TASK =>
If a record holds a picture, omit the picture, but copy everything else below exactly.

━━━ EXCERPTED RECORDS ━━━

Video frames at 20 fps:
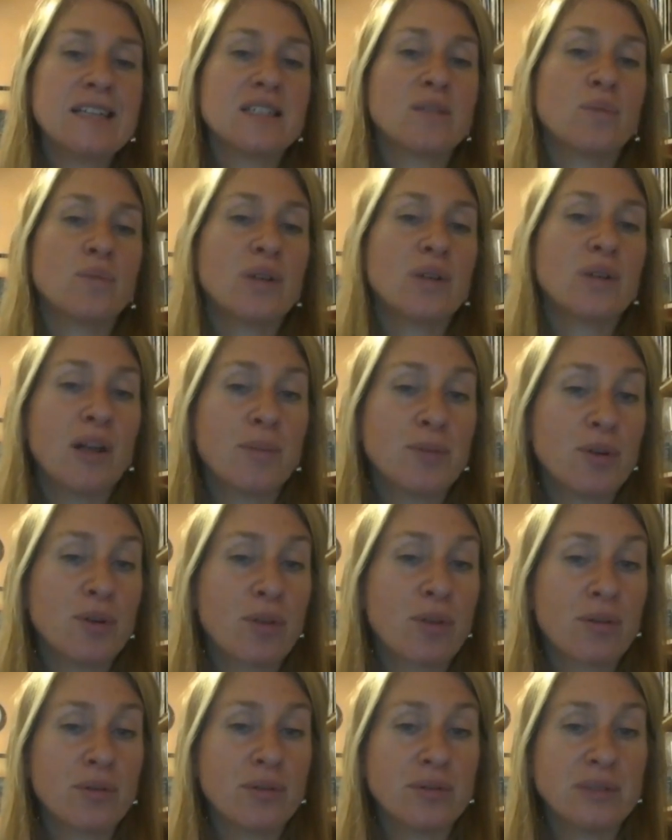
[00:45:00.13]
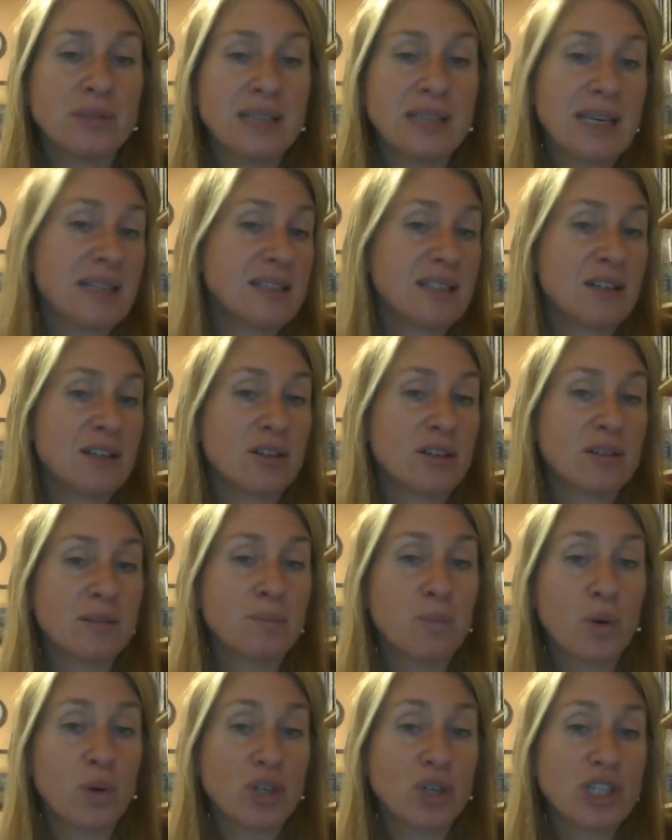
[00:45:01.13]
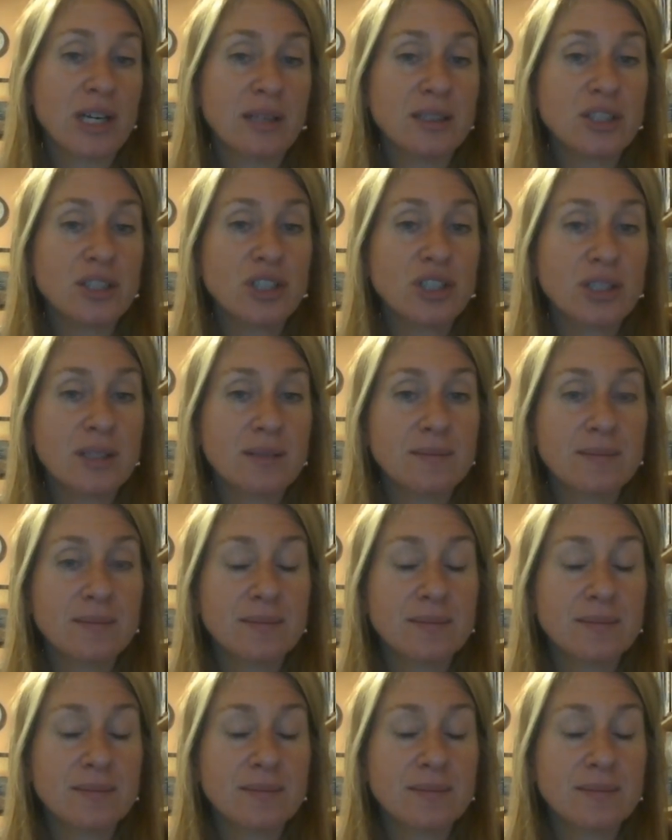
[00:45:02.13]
and will help you through days that are more challenging.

━━━

OUTPUT OF THE EXERCISE =>
Video frames at 20 fps:
[00:45:00.13]
[00:45:01.13]
[00:45:02.13]
and will help you through days that are more challenging.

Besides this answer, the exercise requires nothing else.